# Are home inspections public property?



## Leah Frances (Jan 13, 2008)

Certain types of state and federal inspections are public. But, in general, these pertain to specific types of inspections (flood damage/seismic/meth lab). Mostly inspections are the work product of the inspector and property of whomever paid for it.

But, it's worth asking around. My agent included a copy of a previous walked-away inspection for us. But truth be told, the inspection was disastrous (that's why the previous buyer walked). We knew what we were getting into, so it didn't really matter.


----------



## Ironlight (Apr 13, 2011)

The answer is no. They are work-for-hire.

That being said in states that have strong buyer protections in the form of disclosure laws, the findings of an inspection make it much harder for a seller to claim no prior knowledge of discovered issues such as non-functional mechanical systems or a leaking roof.


----------



## concretemasonry (Oct 10, 2006)

Clem sig -

If it was performed as a pre-purchase inspection, the report is the property of the person (buyer) and what he does with it and who he releases it to in his business.

If it is a pre-sale inspection. it is the propery of the seller (who paid to the preliminary inspection) to prepare and condition the property and it is still his property.
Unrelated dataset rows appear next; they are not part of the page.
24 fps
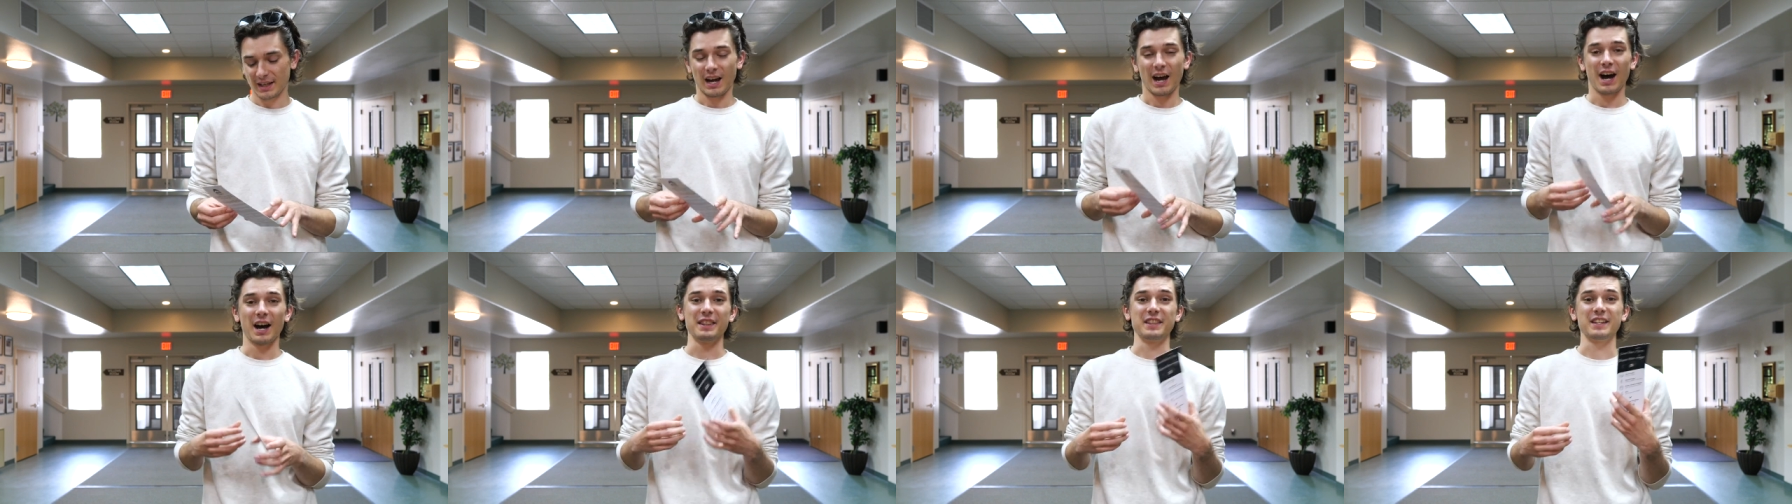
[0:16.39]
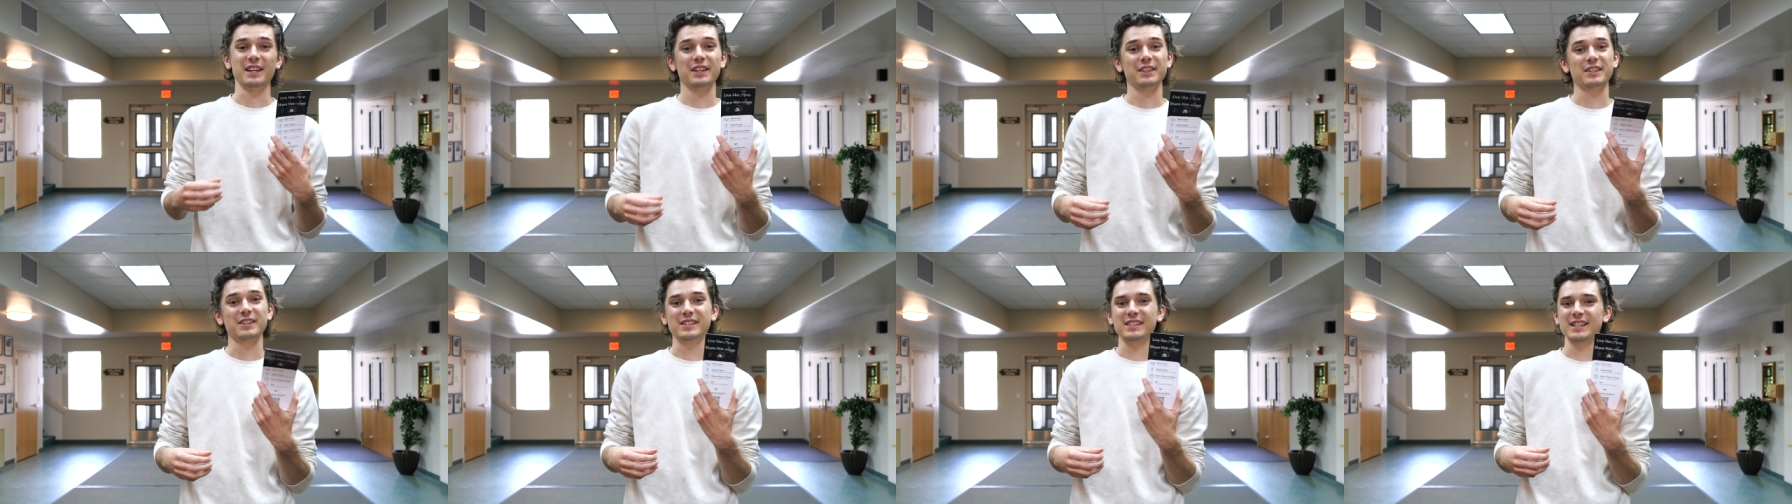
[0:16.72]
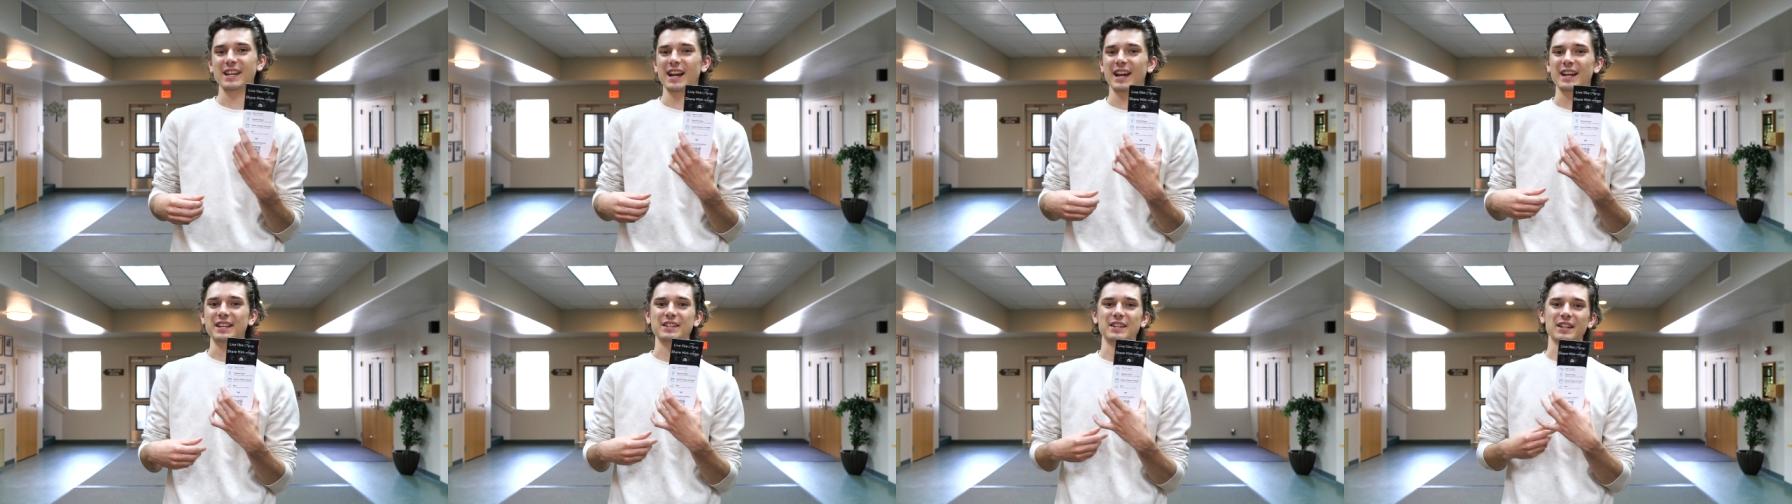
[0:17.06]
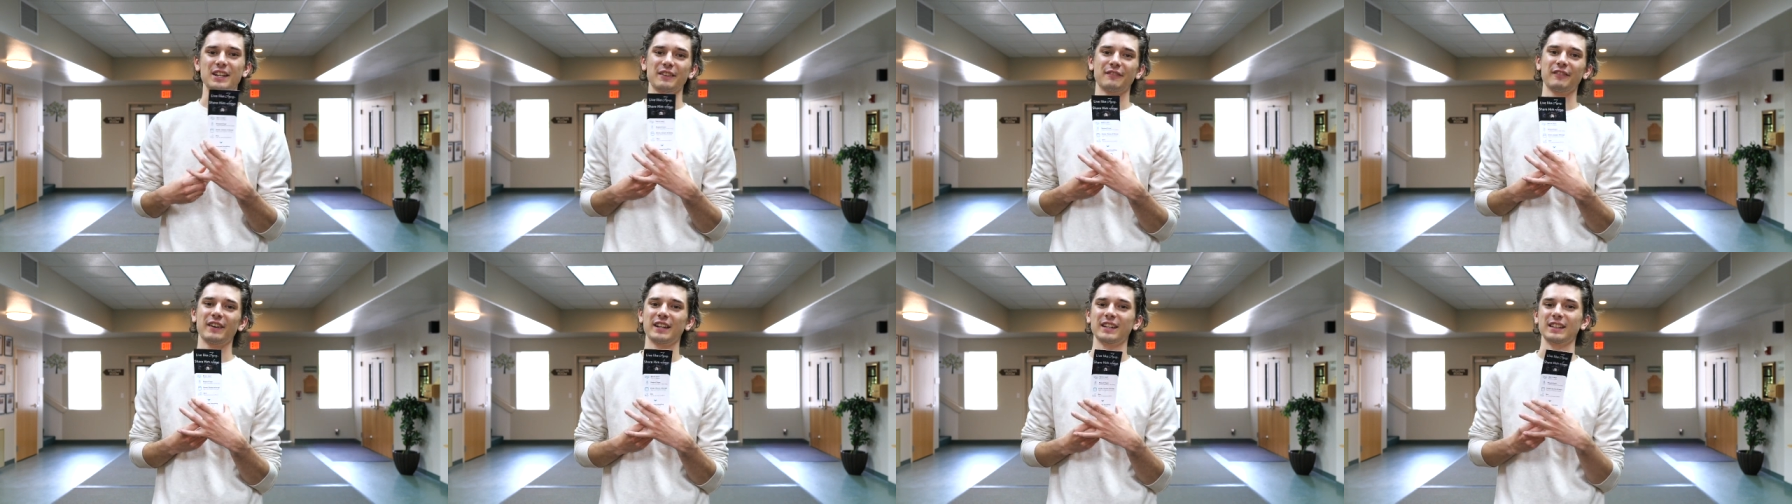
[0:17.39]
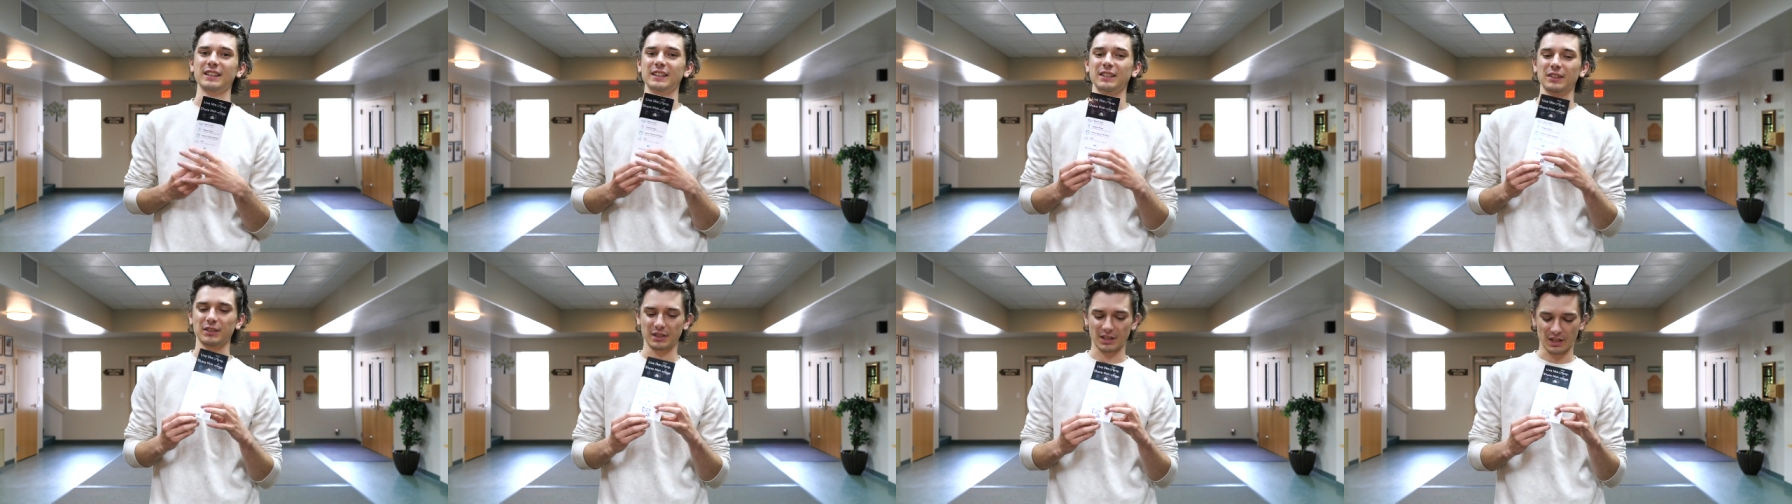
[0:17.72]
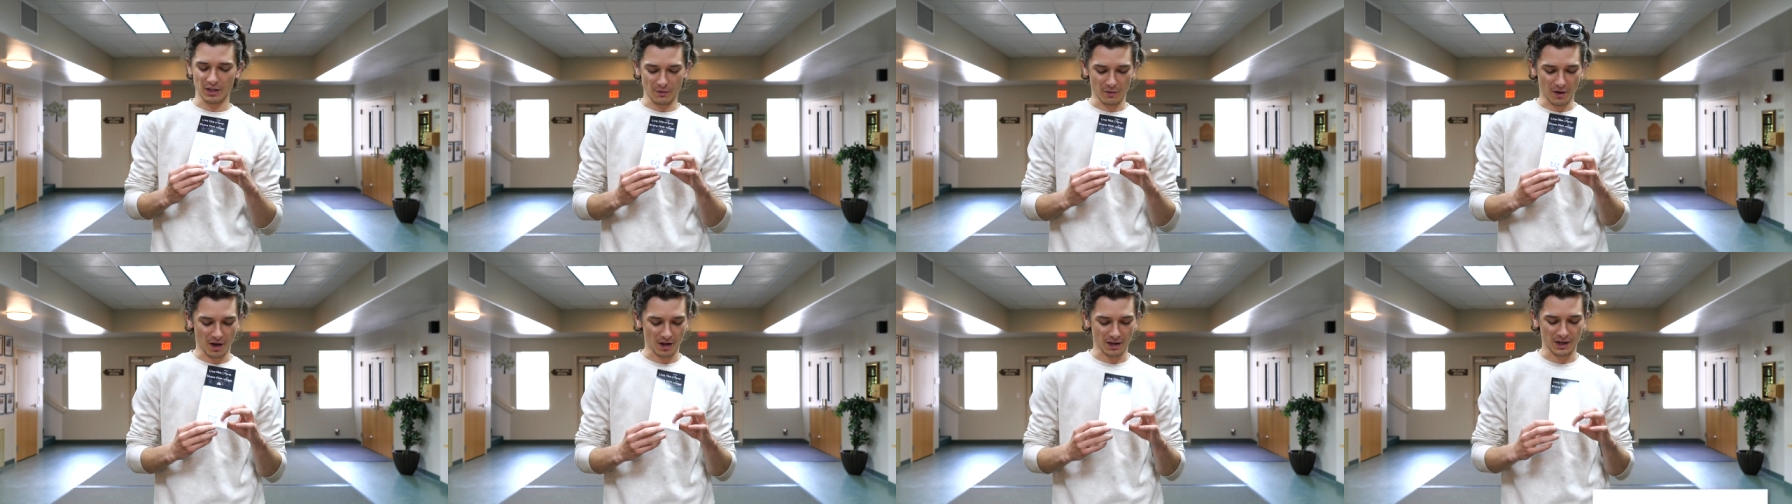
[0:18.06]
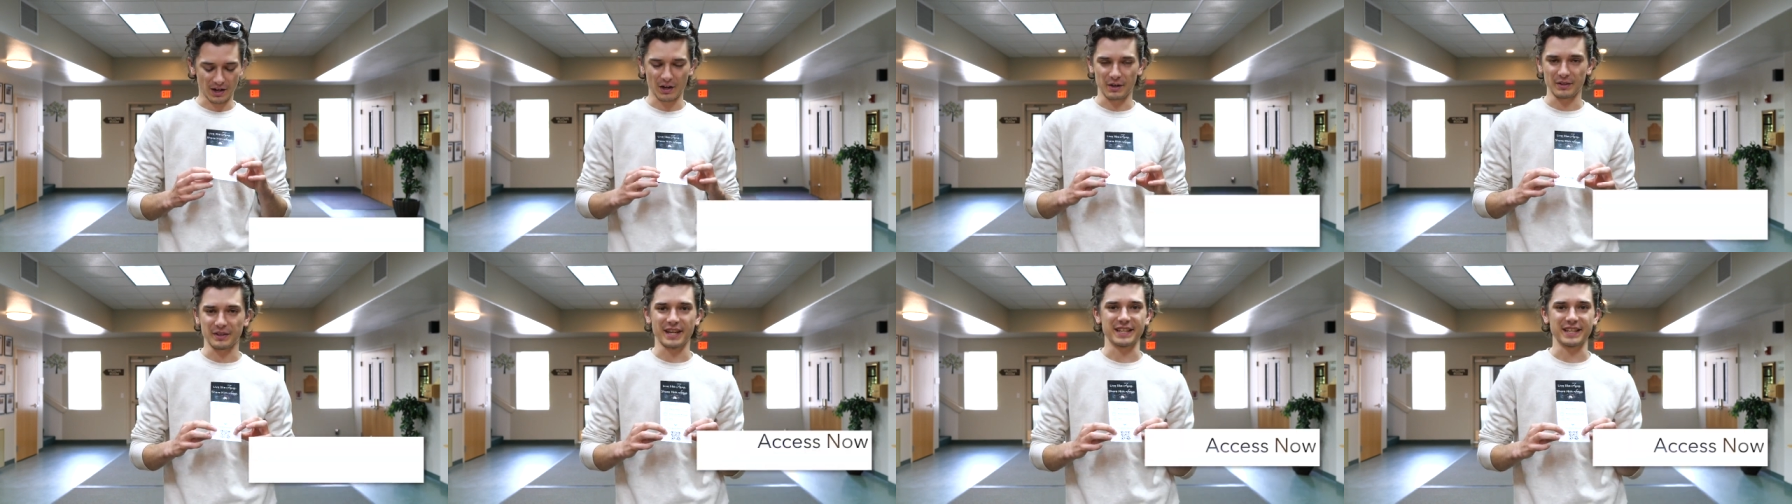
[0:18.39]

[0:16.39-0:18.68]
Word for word: On the other side, you're gonna find a little QR code.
They want to know what another inspector may possibly find.

Many realtors love to get copies of all inspections to use them later (as they chose) or to force a seller to reduce the price to future buyers and get a quick sale if the first offer does not fly.

Usually, the sellers hire the toughest and best inspectors they can find, but realtors refer buyers to the easy inspectors that like to see things fly through because the liability is limited.

Dick


----------